# Challenge of the Week 02/23/2010

The Challenge of the Week is a weekly math challenge site run by the University of Washington. It has a collection of interesting problems. In each week, people are to submit solutions. At the end of the week, the solutions are revealed.

I think I’ve managed to solve this week’s challenge. I’ll reproduce the problem here:

Each of $n$ numbers, $x_1, x_2, \cdots x_n$ is selected from the set $\{-1, 1\}$. Prove that if

$x_1 x_2 x_3 x_4 + x_2 x_3 x_4 x_5 + \cdots x_n x_1 x_2 x_3 = 0$

then $n$ is a multiple of 4.

### My solution

The list of $x_n$ values wraps around, so there really isn’t a start and end to the list. I thought of it as a circle:

A valid group of four is any element and the three elements after it. So for a circle of $n$ elements, there are $n$ groups of four:

So here $x_5$, circled in red, is the first element of the group. The next three elements circled in blue are the rest of the group. So this group would be $x_5 x_6 x_1 x_2$.
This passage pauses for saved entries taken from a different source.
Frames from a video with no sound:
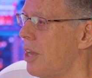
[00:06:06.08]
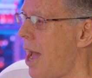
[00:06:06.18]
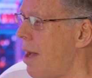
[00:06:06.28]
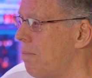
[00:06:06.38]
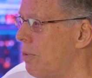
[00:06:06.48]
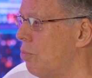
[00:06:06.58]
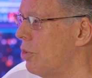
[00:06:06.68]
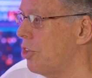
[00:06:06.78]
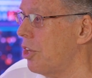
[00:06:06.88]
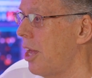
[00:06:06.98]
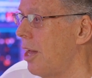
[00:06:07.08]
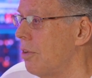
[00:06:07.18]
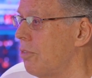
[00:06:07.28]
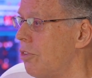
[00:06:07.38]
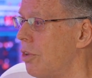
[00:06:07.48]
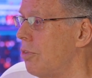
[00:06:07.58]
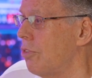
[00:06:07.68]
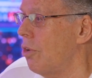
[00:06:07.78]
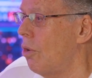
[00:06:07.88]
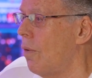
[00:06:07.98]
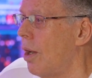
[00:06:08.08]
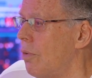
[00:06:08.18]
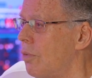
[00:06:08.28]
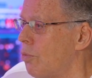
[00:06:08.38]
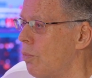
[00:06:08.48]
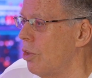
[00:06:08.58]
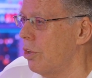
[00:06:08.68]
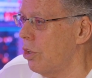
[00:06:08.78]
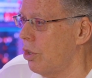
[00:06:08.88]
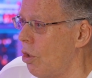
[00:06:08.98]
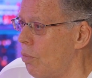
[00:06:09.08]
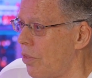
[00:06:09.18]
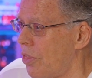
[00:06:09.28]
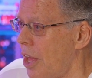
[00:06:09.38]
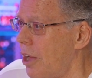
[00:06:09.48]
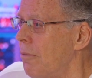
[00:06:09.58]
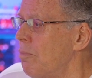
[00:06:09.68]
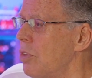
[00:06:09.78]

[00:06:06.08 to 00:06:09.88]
happy with the counts, and so I was willing to go with that.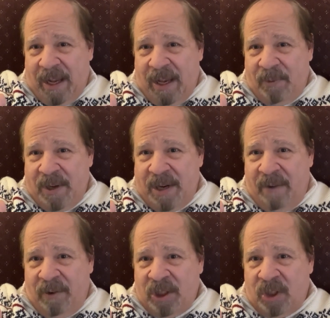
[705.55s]
It would
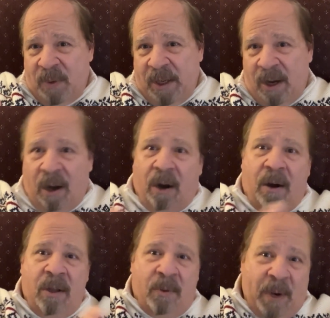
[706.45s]
never swing
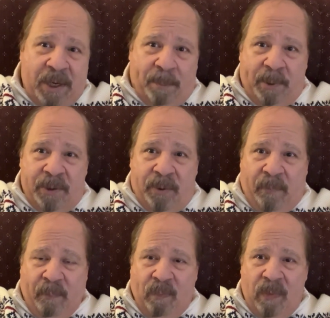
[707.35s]
all the way to blue.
Because each of $x_n$ is either 1 or -1, the product of the group of four must be either 1 or -1.

For it to equal zero, the number of groups being 1 (positive) and the number of groups being -1 (negative) must be the same. As well as an individual element being either positive or negative, a group of four is also either positive or negative.

This immediately eliminates all circles of size $n$ where $n$ is odd, because if there are $n$ odd groups, there can be no way to split the groups up into equal amounts of positive and negative groups.

Now here’s my approach of proving that $n$ cannot be of the form $4k + 2$, or in other words when $n$ is even but not divisible by 4.

Let’s consider the circle as initially all positive:

In the above image, a plus sign beside an element refers to the sign of the group of four starting on that element.

The 16 in the middle refers to the value of the whole circle, or the whole expression. We need that to be zero.

Now let’s make one of the elements negative:

Doing this makes all four groups containing that particular element negative. So we have four less positives, and four more negatives. Instead of 16, the total sum is 8.

Do it again and the sum is 0, which is exactly what we need:

Reading from the topmost clockwise, this list would be `[1,1,1,-1,1,1,1,1,1,1,-1,1,1,1,1,1]`.

Changing one element from positive to negative one does not always negate the four groups containing it. Instead, if flips the signs of the four groups.

This is simply because $-1 * -1 = 1$.

I’ll make an example from the previous diagram:

Here, negating one element actually increased the overall value! It made several negative groups back into positives.

There are four general cases:

What it means is, by changing an element into -1, we flip its four containing groups. Doing so will take away 8 from the total, take away 4 from the total, or add 4 to the total.

Note that there is no case where (`----`) becomes (`++++`) because that would mean the head element is already negative, and cannot be made negative again.

Remember that we start with the total being $n$, and we want the total to be 0. Each step, you can change the total by -8, -4, or 4, each of which is a multiple of 4.

If the total is initially a multiple of 4, it will still be a multiple of 4 after any iteration.

If it’s not already a multiple of 4, nothing can make it a multiple of 4, and there is no way to make it zero by negating elements.